→ WHAT THE TASK REQUIRES:
Take the entries below and reproduce exactly the portion that begins at the line containing "[00:00:00.00]" and ends at the line containing "[00:00:00.00 to 00:00:03.45]", keeping both ends, dropping pictures, and adding nothing else.

(Dataset records)
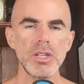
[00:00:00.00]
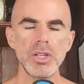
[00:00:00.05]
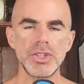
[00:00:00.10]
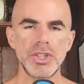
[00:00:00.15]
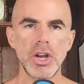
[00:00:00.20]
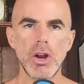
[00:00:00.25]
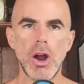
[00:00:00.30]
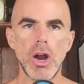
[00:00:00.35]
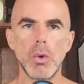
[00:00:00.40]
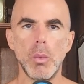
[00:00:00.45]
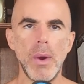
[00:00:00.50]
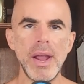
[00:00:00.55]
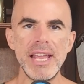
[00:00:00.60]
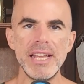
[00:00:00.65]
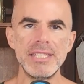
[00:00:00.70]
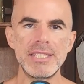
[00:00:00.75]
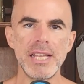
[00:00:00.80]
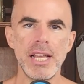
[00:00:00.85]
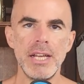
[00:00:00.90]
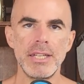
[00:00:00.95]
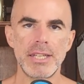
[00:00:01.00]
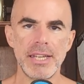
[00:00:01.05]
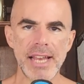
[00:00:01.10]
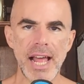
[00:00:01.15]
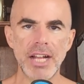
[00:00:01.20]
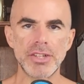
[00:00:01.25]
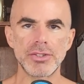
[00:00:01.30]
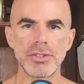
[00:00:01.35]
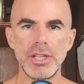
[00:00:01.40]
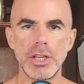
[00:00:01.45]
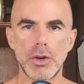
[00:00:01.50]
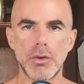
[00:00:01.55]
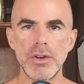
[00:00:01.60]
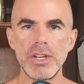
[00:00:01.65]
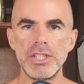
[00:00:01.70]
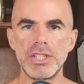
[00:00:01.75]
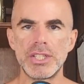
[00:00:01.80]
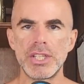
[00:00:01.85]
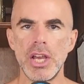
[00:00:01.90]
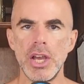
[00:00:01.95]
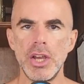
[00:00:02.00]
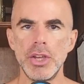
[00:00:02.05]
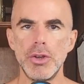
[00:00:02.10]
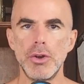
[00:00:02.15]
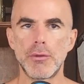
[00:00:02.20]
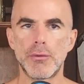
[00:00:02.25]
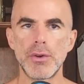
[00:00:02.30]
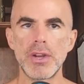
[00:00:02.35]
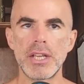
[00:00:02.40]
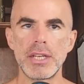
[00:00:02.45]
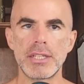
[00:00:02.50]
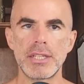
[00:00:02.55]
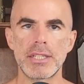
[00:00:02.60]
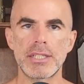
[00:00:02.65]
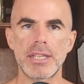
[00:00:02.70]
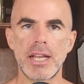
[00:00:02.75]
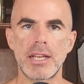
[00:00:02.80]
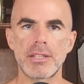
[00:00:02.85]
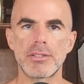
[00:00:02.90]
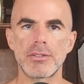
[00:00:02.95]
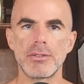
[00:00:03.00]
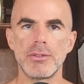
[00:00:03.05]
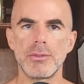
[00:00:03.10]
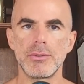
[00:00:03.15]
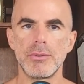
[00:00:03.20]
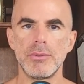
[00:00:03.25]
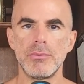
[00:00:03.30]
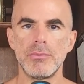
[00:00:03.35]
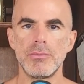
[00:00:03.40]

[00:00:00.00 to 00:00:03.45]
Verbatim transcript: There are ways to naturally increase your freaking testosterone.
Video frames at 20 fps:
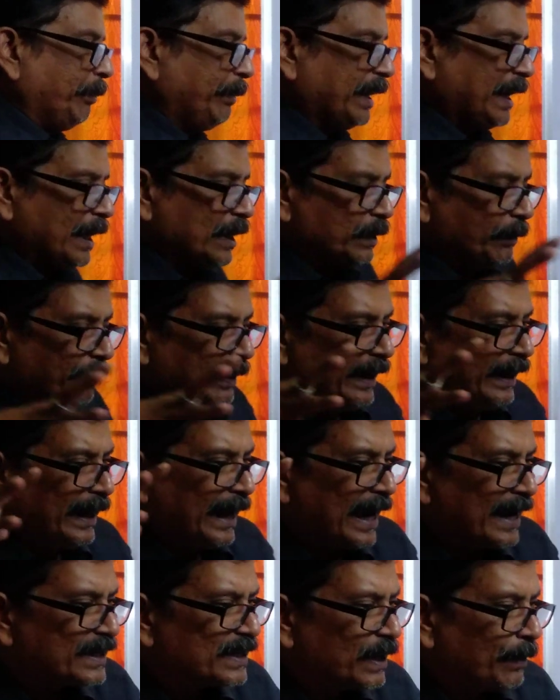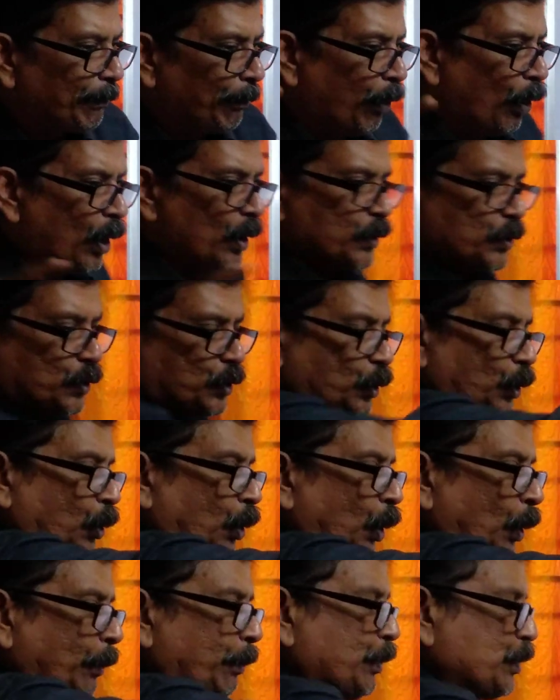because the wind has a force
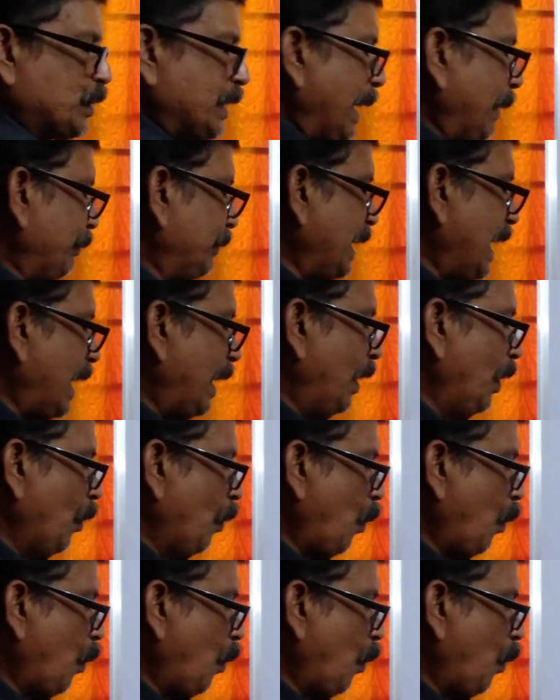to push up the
* * *
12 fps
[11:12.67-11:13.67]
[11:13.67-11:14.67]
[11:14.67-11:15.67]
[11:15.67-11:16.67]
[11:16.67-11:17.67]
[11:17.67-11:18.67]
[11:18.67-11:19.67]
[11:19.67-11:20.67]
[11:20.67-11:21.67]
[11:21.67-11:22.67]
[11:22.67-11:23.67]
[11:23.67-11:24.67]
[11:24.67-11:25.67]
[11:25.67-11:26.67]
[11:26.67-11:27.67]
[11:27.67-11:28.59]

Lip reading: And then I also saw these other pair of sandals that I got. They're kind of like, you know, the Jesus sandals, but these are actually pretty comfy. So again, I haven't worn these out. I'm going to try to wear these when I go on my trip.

→ FINISHED EXERCISE:
[00:00:00.00]
[00:00:00.05]
[00:00:00.10]
[00:00:00.15]
[00:00:00.20]
[00:00:00.25]
[00:00:00.30]
[00:00:00.35]
[00:00:00.40]
[00:00:00.45]
[00:00:00.50]
[00:00:00.55]
[00:00:00.60]
[00:00:00.65]
[00:00:00.70]
[00:00:00.75]
[00:00:00.80]
[00:00:00.85]
[00:00:00.90]
[00:00:00.95]
[00:00:01.00]
[00:00:01.05]
[00:00:01.10]
[00:00:01.15]
[00:00:01.20]
[00:00:01.25]
[00:00:01.30]
[00:00:01.35]
[00:00:01.40]
[00:00:01.45]
[00:00:01.50]
[00:00:01.55]
[00:00:01.60]
[00:00:01.65]
[00:00:01.70]
[00:00:01.75]
[00:00:01.80]
[00:00:01.85]
[00:00:01.90]
[00:00:01.95]
[00:00:02.00]
[00:00:02.05]
[00:00:02.10]
[00:00:02.15]
[00:00:02.20]
[00:00:02.25]
[00:00:02.30]
[00:00:02.35]
[00:00:02.40]
[00:00:02.45]
[00:00:02.50]
[00:00:02.55]
[00:00:02.60]
[00:00:02.65]
[00:00:02.70]
[00:00:02.75]
[00:00:02.80]
[00:00:02.85]
[00:00:02.90]
[00:00:02.95]
[00:00:03.00]
[00:00:03.05]
[00:00:03.10]
[00:00:03.15]
[00:00:03.20]
[00:00:03.25]
[00:00:03.30]
[00:00:03.35]
[00:00:03.40]

[00:00:00.00 to 00:00:03.45]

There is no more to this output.